A structured set of objections, weighed in public.

Desk editor's note, referee report, simulated authors' rebuttal, and a circularity audit. Tearing a paper down is the easy half of reading it; the pith above is the substance, this is the friction.

Referee Report

0 major / 2 minor

Summary. The manuscript discloses a maintenance apparatus (e.g., a mower) comprising a frame, mow deck, drive wheels, power source, and at least one caster wheel mounted via a caster arm with both spin and swivel axes. A motor is coupled to the swivel axis and is activated by a controller when a gauge indicates that a predefined condition is met; the motor torque is specified to exceed the rotational friction present in the selective-drive portion of the swivel axis, thereby providing powered assistance to caster rotation under the sensed condition.

Significance. The work describes a practical mechanical-control combination that may improve maneuverability of ride-on maintenance equipment. Because the submission is a patent specification rather than a scientific manuscript, it contains no derivations, empirical data, or falsifiable predictions; any engineering utility would have to be evaluated through prototype testing outside the scope of the present document.

minor comments (2)
  1. The precise nature of the 'condition' measured by the gauge is left unspecified (abstract and claim 1). Adding one or two concrete examples would clarify the intended operating regime.
  2. Figure references and component numbering are absent from the provided text; inclusion of a labeled diagram would aid comprehension of the caster-arm, motor-drive, and gauge placement.

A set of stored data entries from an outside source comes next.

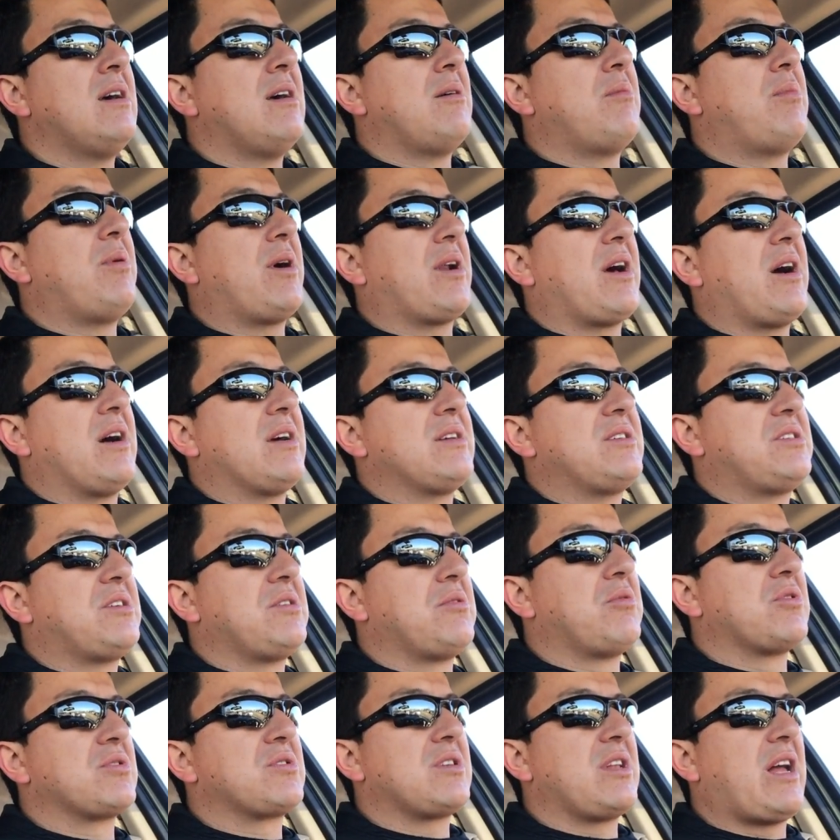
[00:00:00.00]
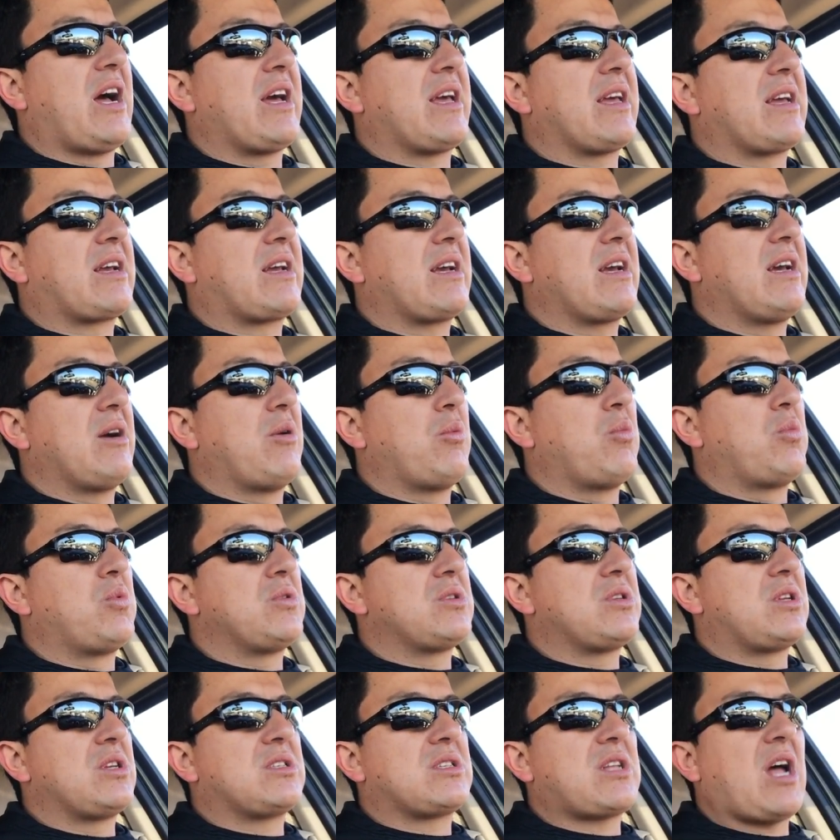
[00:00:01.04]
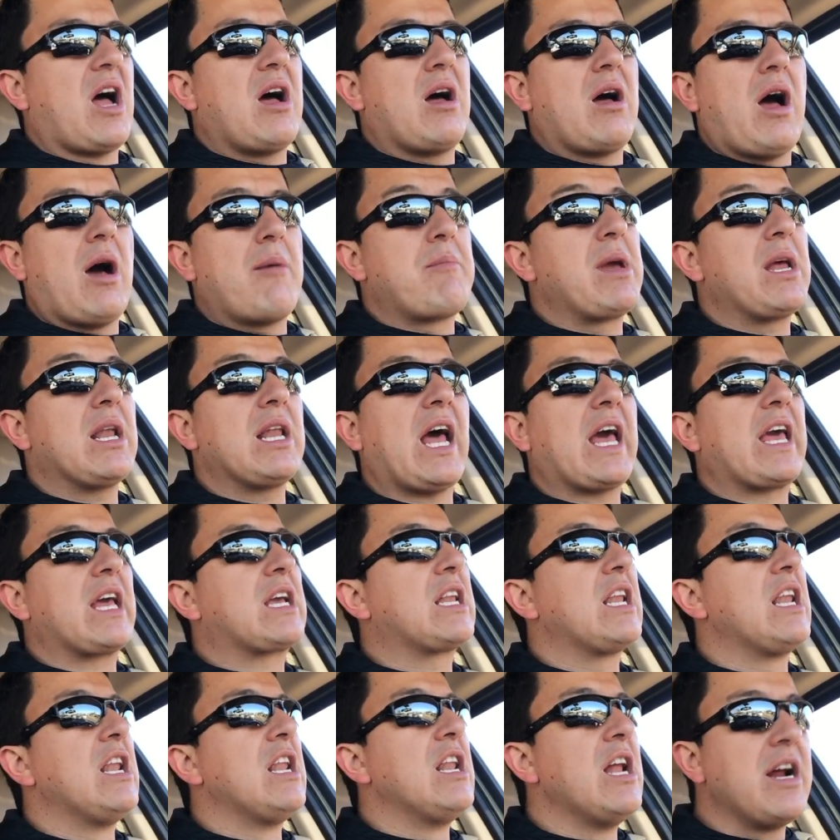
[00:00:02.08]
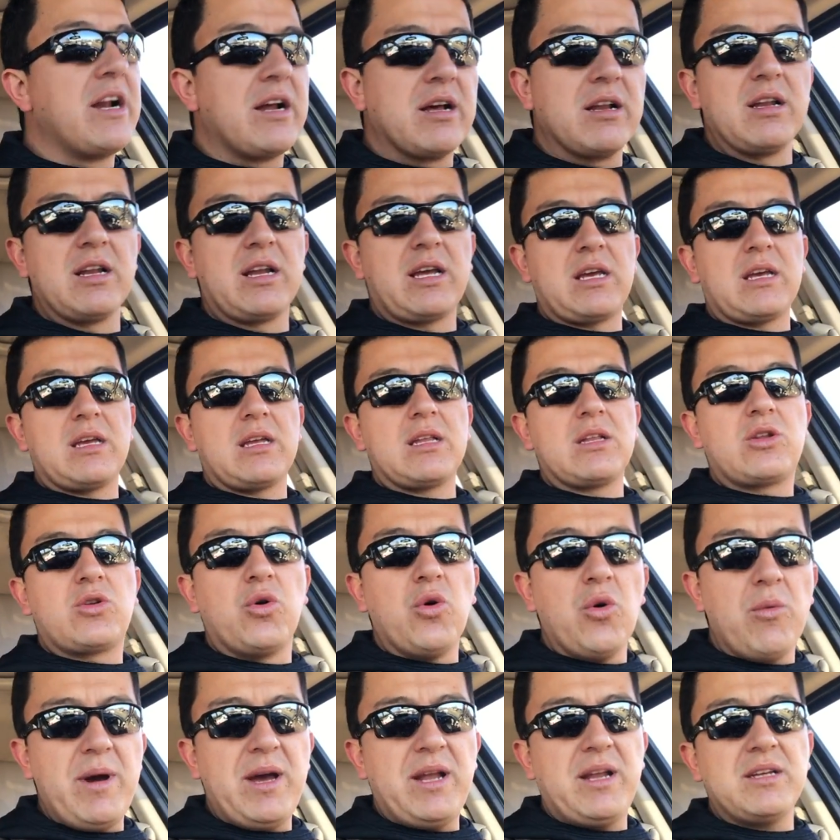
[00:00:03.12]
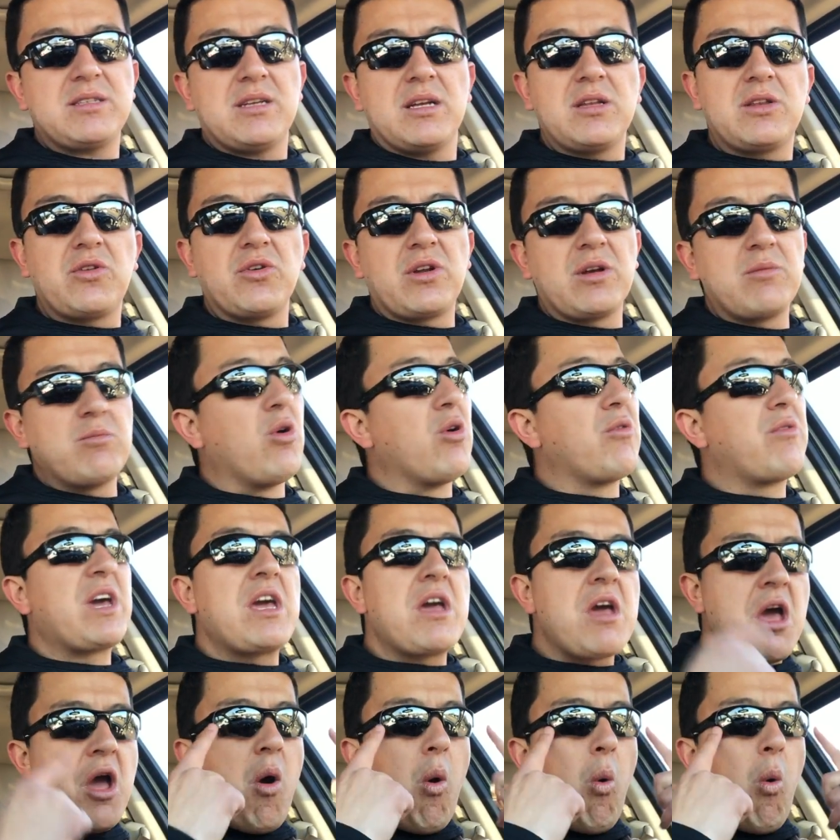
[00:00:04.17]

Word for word: but uh, she was like the start. I mean, like literally two minutes into the movie,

Simulated Author's Rebuttal

2 responses · 0 unresolved

We thank the referee for the careful reading and summary of the disclosure. As this submission is a patent specification rather than a research article, our response addresses the points raised while respecting the distinct purpose and format of a patent document.

read point-by-point responses
  1. Referee: The submission is a patent specification rather than a scientific manuscript; it contains no derivations, empirical data, or falsifiable predictions.

    Authors: We agree. Patent specifications are required to provide an enabling written description of the invention sufficient for a person skilled in the art to make and use it, together with the best mode contemplated. They are not required to contain experimental data, derivations, or statistical validation; those elements are evaluated during reduction to practice and are outside the scope of the present filing. revision: no

  2. Referee: Any engineering utility would have to be evaluated through prototype testing outside the scope of the present document.

    Authors: Correct. The claims define the structural and functional combination that constitutes the invention; actual performance metrics would be generated during development and commercialization and are not part of the patent disclosure itself. revision: no

Circularity Check

0 steps flagged

No significant circularity; direct mechanical specification

full rationale

The document is a granted patent disclosing an apparatus and control logic. It contains no equations, derivations, fitted parameters, predictions, or self-citations that could reduce to inputs by construction. The central claim is a legal description of an inventive combination of frame, caster, motor, gauge, and controller; every element is independently specified without self-referential closure.

Axiom & Free-Parameter Ledger

0 free parameters · 0 axioms · 0 invented entities

The document is a mechanical patent; it introduces no fitted parameters, mathematical axioms, or postulated physical entities beyond ordinary engineering components whose behavior is assumed to follow standard mechanics.